What else differentiates Turkey from the others?

On the surface, Turkey and the U.K. are comparable on quite a few of the findings; for instance, the same kind of percentages of respondents ranked World War I as one of the most important world political events in the past 100 years. I assumed that it would be older generations in Turkey [that think like that] because that is the case in the U.K. I found out it was the younger generations. The younger the age group, the higher the percentage of respondents who attribute top three significances to World War I.

I don’t know enough about the Turkish context to understand fully why that is – and whether it is the effect of education policy. Maybe there have been changes in the last three years that mean that people received more information and therefore they attribute more importance or whether there is some fresh interpretation of history.

Ninety percent feel that Turkey is still affected by the consequences of World War I. Up to the second oldest age group [45-54], the feeling of still being affected a great deal seems to increase while it dips again in the oldest age group.

Thirty percent agree with the statement “my country’s role in World War I is to this day often misrepresented and misunderstood in global history.
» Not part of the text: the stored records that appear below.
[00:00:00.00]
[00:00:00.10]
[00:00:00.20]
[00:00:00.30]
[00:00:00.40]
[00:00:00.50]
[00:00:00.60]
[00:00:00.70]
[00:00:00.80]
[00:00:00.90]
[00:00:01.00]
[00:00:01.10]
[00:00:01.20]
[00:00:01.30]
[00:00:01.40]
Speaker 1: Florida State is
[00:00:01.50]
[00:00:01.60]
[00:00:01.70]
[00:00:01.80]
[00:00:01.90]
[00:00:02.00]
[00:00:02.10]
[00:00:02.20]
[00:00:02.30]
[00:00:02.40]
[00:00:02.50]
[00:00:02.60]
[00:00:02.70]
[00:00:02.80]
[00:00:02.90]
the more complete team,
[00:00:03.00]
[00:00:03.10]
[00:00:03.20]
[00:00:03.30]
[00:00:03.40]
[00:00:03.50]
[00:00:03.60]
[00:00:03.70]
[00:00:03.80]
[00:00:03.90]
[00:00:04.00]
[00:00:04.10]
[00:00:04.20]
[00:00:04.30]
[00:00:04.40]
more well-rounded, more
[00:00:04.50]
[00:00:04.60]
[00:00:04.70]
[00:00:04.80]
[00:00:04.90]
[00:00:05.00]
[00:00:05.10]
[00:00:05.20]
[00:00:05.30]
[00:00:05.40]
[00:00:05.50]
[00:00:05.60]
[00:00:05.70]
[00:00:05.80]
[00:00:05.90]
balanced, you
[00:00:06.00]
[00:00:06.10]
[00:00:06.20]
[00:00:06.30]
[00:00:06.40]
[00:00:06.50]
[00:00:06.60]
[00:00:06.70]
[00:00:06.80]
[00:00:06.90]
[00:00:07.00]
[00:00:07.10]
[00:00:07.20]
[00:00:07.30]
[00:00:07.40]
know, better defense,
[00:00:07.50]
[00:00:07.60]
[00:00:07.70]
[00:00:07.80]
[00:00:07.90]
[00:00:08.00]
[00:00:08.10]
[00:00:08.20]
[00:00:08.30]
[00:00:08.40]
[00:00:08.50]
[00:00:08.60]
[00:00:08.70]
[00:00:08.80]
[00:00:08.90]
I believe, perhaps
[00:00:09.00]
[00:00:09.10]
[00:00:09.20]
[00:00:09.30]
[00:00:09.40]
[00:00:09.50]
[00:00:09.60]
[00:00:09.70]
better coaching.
The highest percentage supporting this statement can be found in the 15-25 and 45-54 [age groups].

The youngest age group has the highest percentages of knowledge about the Sykes-Picot agreement with 49 percent [15-25], the middle groups lower [37 percent for the 25-44 section] while the older ones [45+] have the lowest, 26 percent.

It just drives home the contemporary relevance of the conflict. If people had a more abstract way of relating to it, it might not been necessary to commemorate World War I to the same scale we do.

What does this finding about this generational gap tell us in general?

It shows us the discrepancy between countries: If in Turkey young people remember and if in U.K. young people don’t, then when people start to meet, there will be some disconnect; they will meet each other and make assumptions about each other based on different information.

What are the lessons to take in that case as far as the U.K.’s outlook to Turkey is concerned?

We need to be aware that these events that we tend to forget aren’t forgotten there and they have the power to color perceptions of the UK; a third of the respondents stated that Britain’s role in World War I influenced their opinion of the U.K. in a negative way. There is an impact of these events on people’s perceptions today that makes them see us in a negative light.

Who is Anne Bostancı?


Anne Bostancı is the co-author of the British Council’s report, "Remember the World as well as the War." She works in the External Relations team of the British Council in London, where she has contributed to a number of research reports on topics including soft power, modern foreign language teaching in the U.K., and the U.K.’s international reputation. Her current projects are on the benefits of international education opportunities for young people and UK-India relations.

Prior to joining the British Council, she worked in research and teaching roles at the German think tank the Friedrich-Ebert-Foundation, the University of the Arts, London, and the University of Surrey. Her academic expertise covers Communications, Cultural Studies, European Studies, Politics and International Relations, which she has variously taught on in the U.K., South Korea and the Czech Republic. She has published policy papers, and academic papers and articles covering topics as diverse as migration, citizenship, diversity and integration, identity, European politics, political marketing, and the politics of discourse.